Using this framework—and a large number of other assumptions I will not get to in this summary, the authors conclude the following.  First, increasing network size leads to relatively more FFS and less capitation payment.  The authors claim that with a large network, capitation contracts (low fee-for-service, high capitation) become too expensive.  Why is this?  In large network, providers are at risk for many sick patients visiting them and thus will demand a high capitation rate t. With few providers in an area, a provider’s patient base is more well known and there is less risk of adverse selection. 

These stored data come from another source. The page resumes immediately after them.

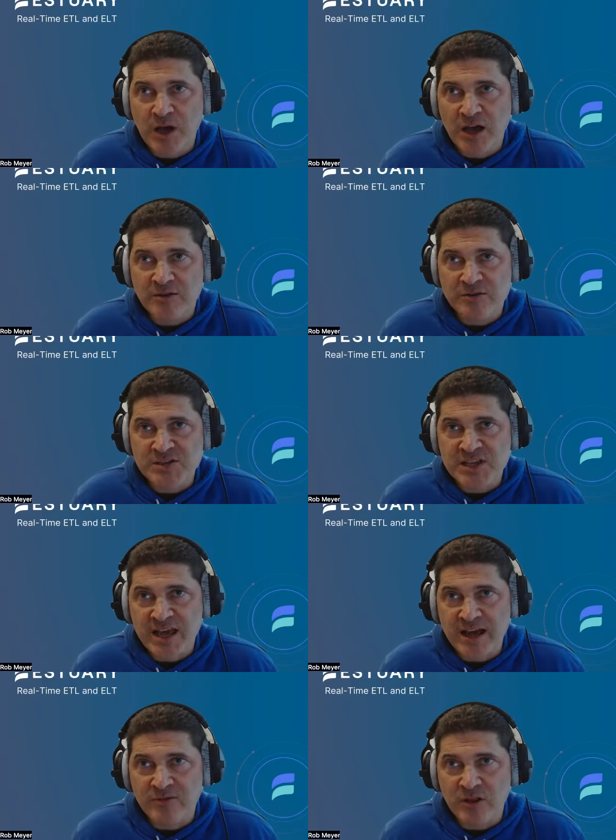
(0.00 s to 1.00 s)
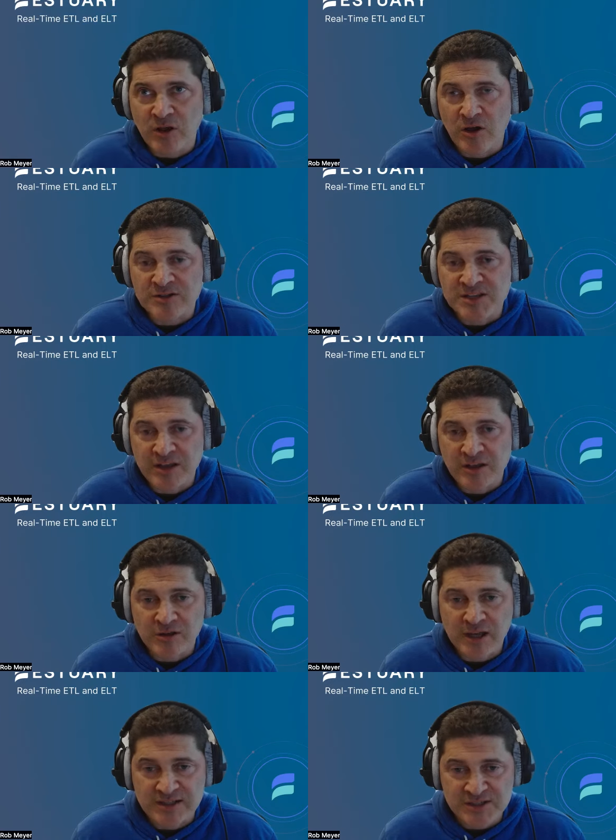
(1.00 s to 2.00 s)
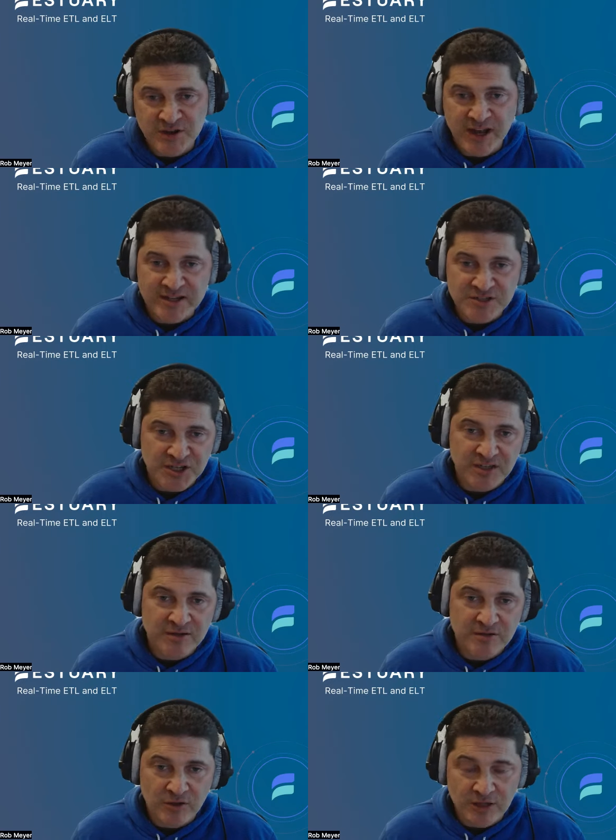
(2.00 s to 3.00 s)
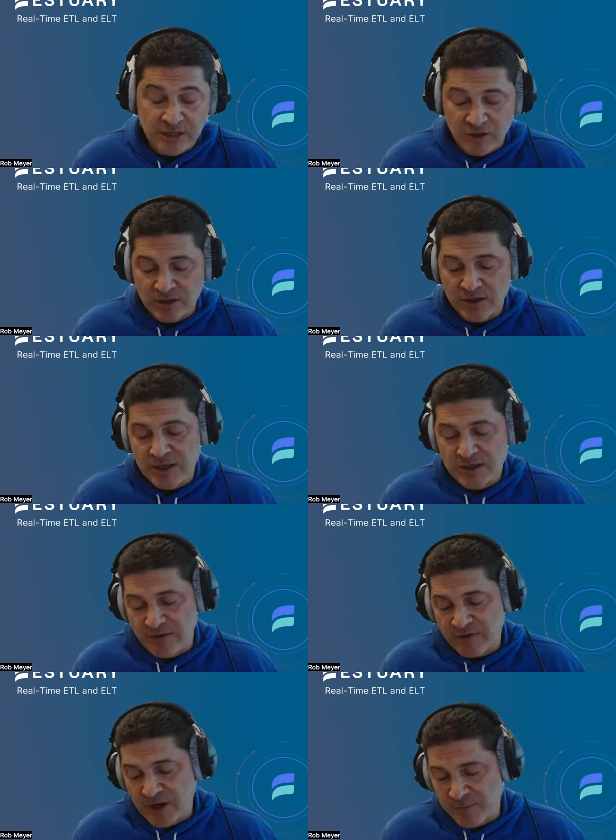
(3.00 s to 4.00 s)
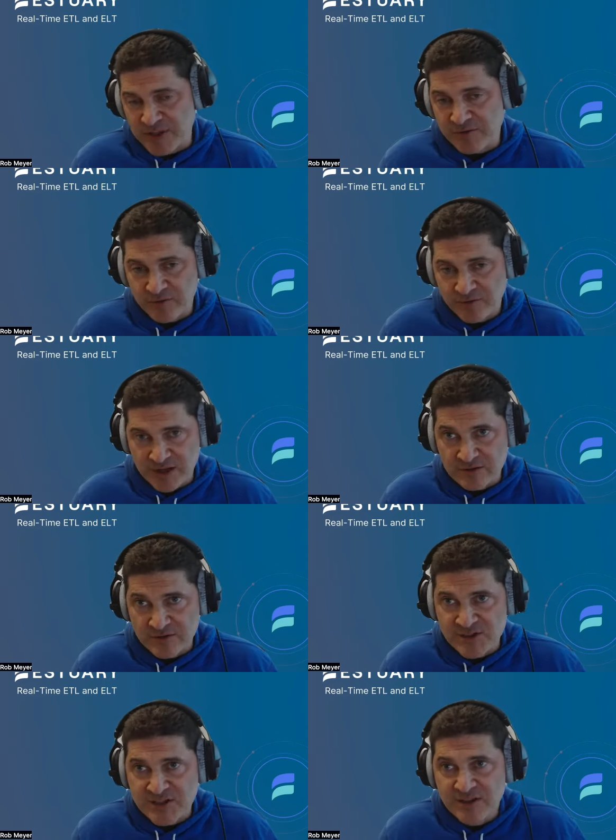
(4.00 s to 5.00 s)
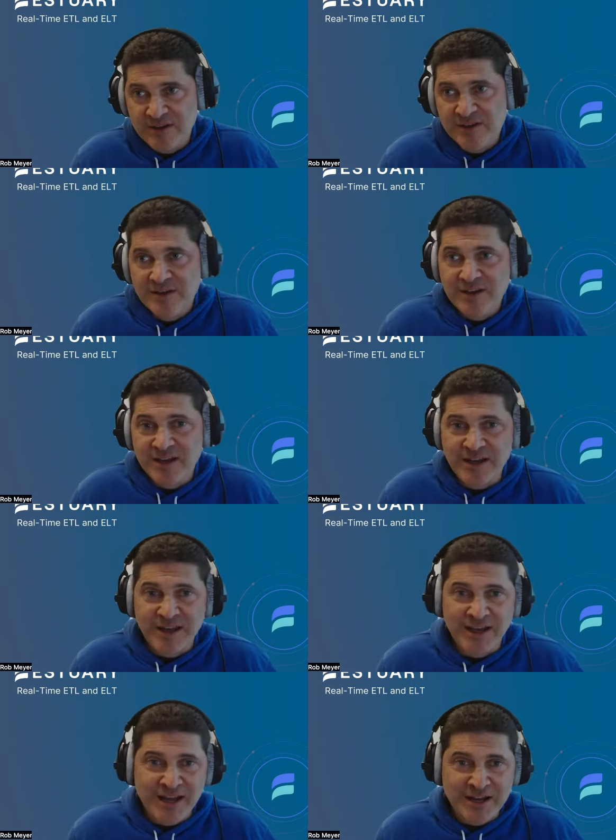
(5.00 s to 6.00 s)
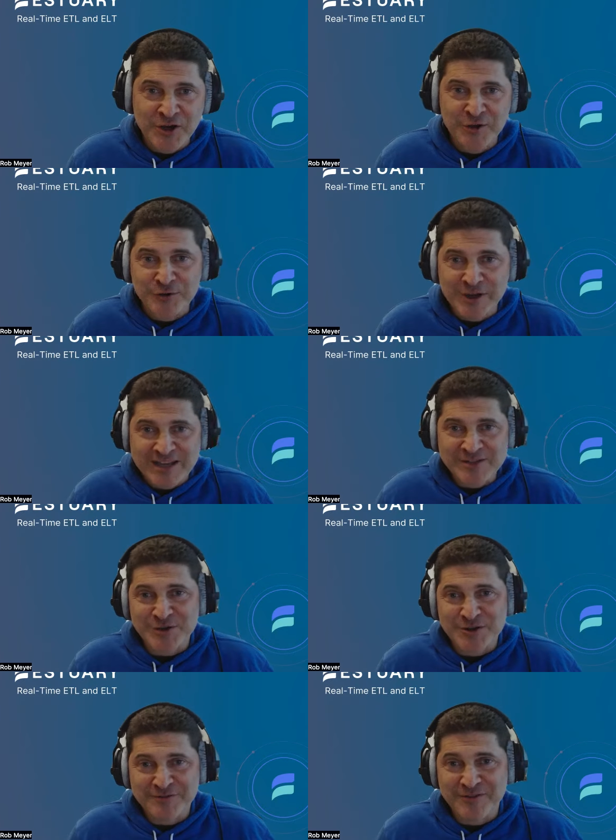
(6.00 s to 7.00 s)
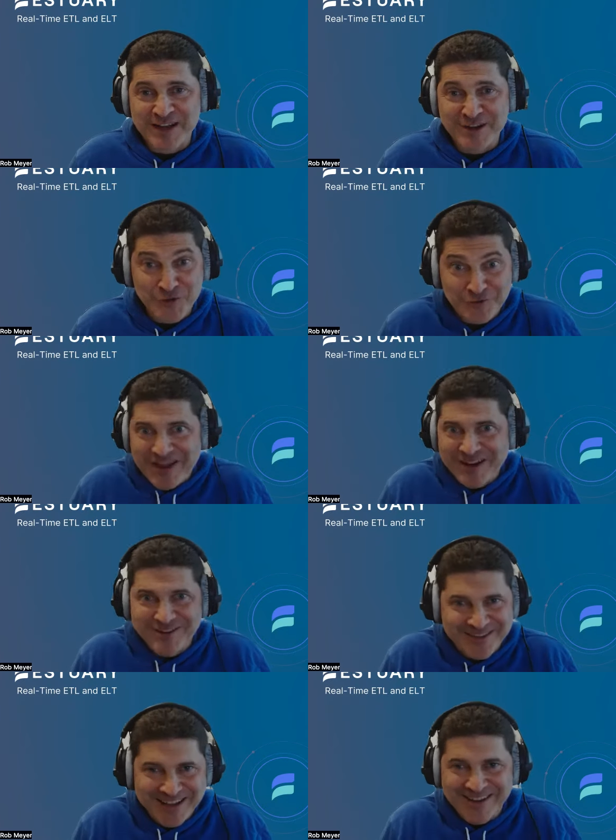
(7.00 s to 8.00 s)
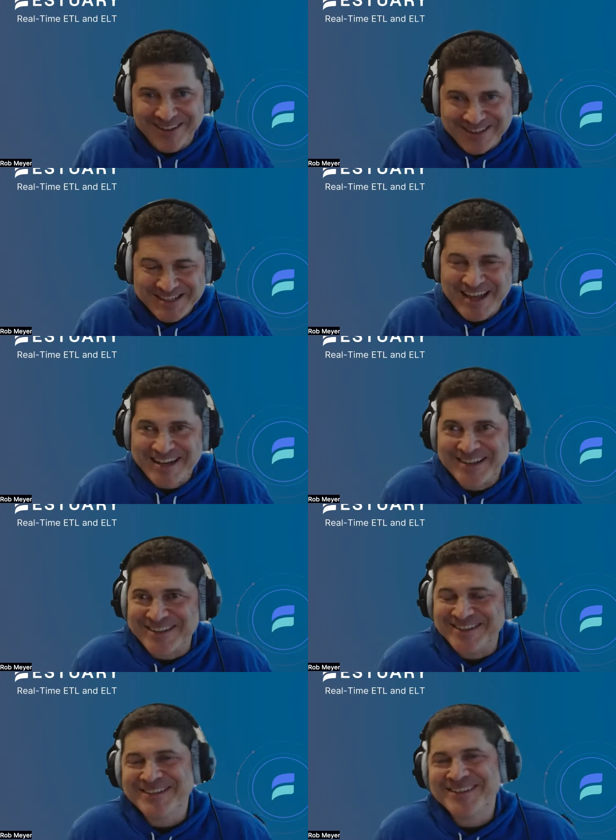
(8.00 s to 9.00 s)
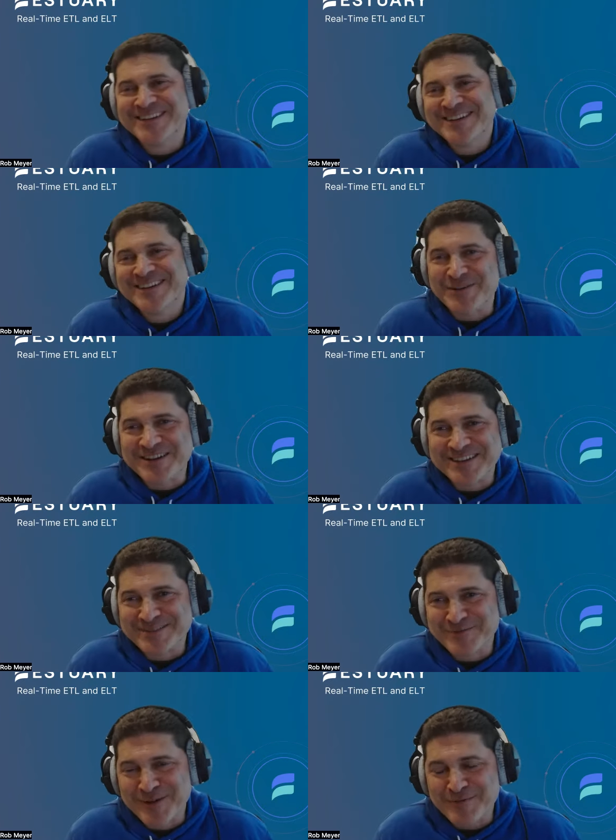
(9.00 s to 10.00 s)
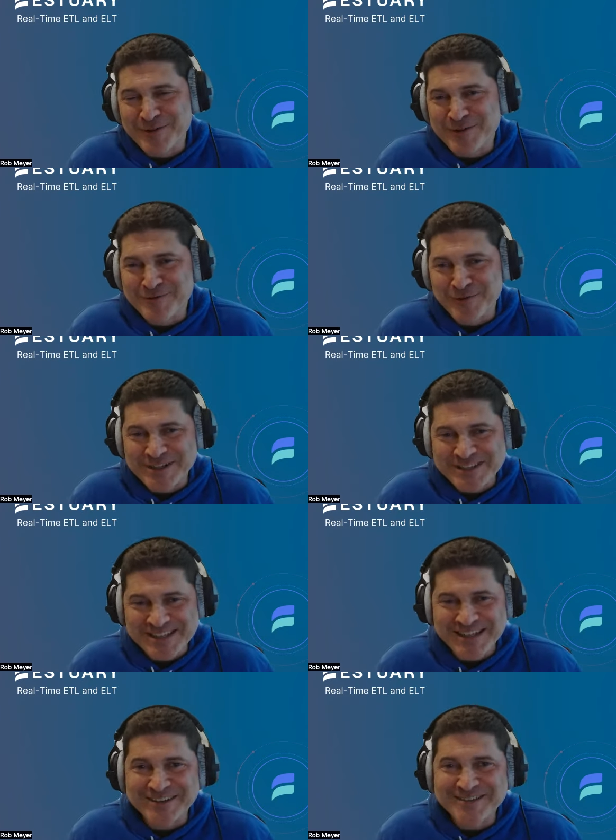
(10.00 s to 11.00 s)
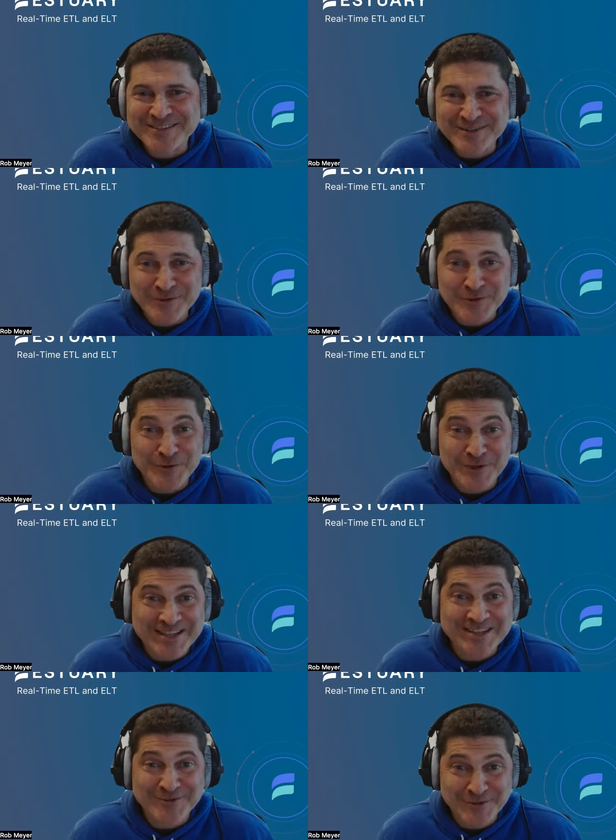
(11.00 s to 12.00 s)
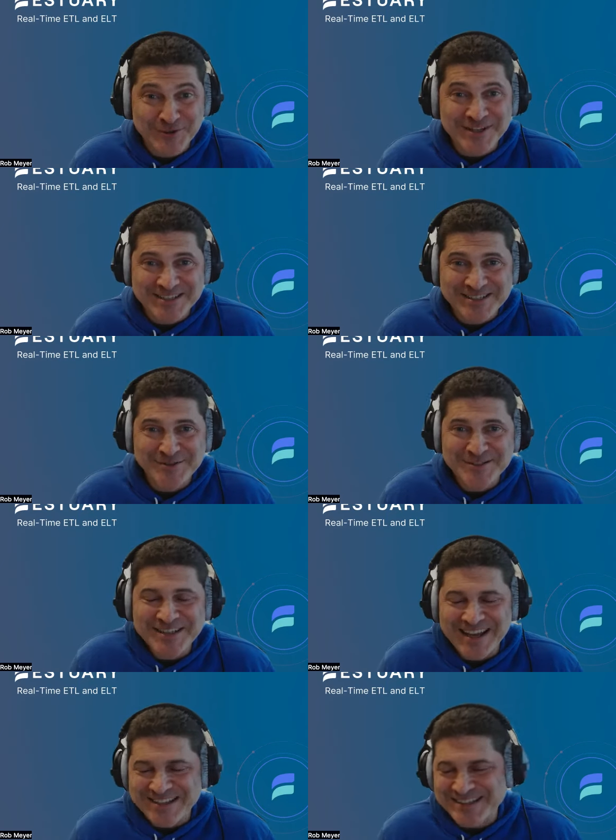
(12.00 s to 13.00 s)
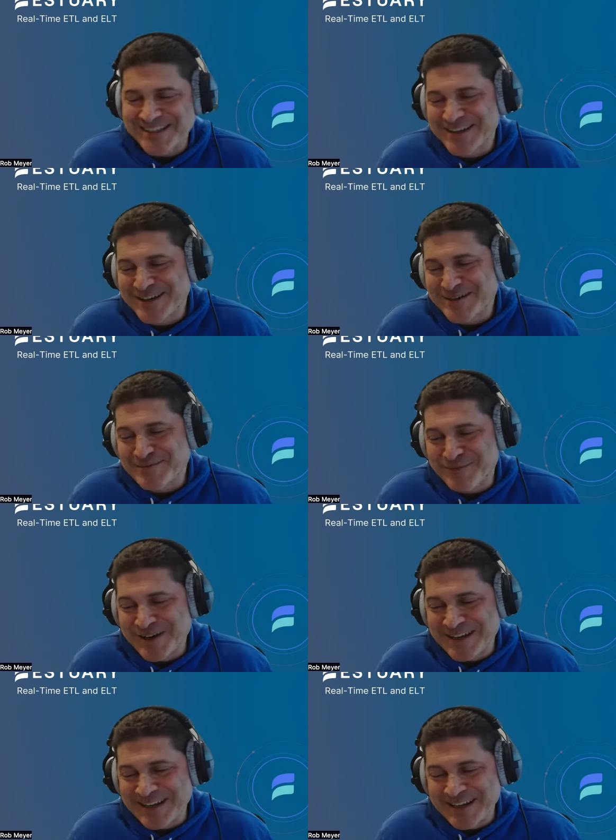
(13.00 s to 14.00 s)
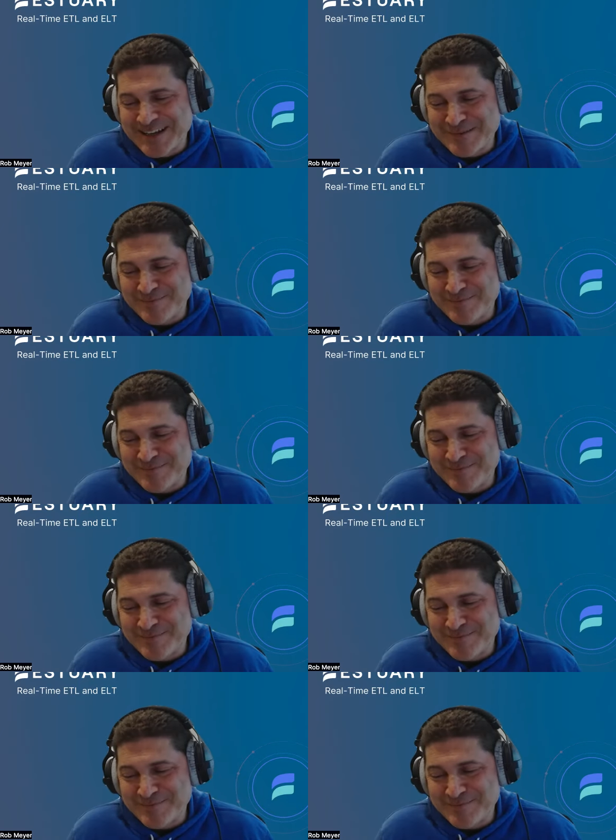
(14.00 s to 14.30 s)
others have a long tail kind of strategy. They have a couple different vendors, and I know you guys are going to find a new vendor and get all excited. And so I'm looking forward to seeing who it is, who's next. But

The authors also find that with private contracts—i.e., individual insurer-provider contract terms are not revealed to other providers or consumers—providers make positive profits.

Third, insurers with broad provider networks have higher health care costs and more utilization.  A broad network is a signal of general insurance to providers in that a higher share of compensation is likely to occur FFS (p) rather than capitation (t). Consumer believe these plans have providers who are more likely to treat patients more aggressively. 

The findings are interesting but there are a number of short-comings to the model.  Principally, the limitation is that insurers and providers are heterogeneous.  This means that insurer or provider network size do not affect negotiations.  Further, there is no difference in quality across providers. 

Despite these limitations, the finding that network size not only affects negotiated prices but also health care utilization levels, is an interesting theoretical result.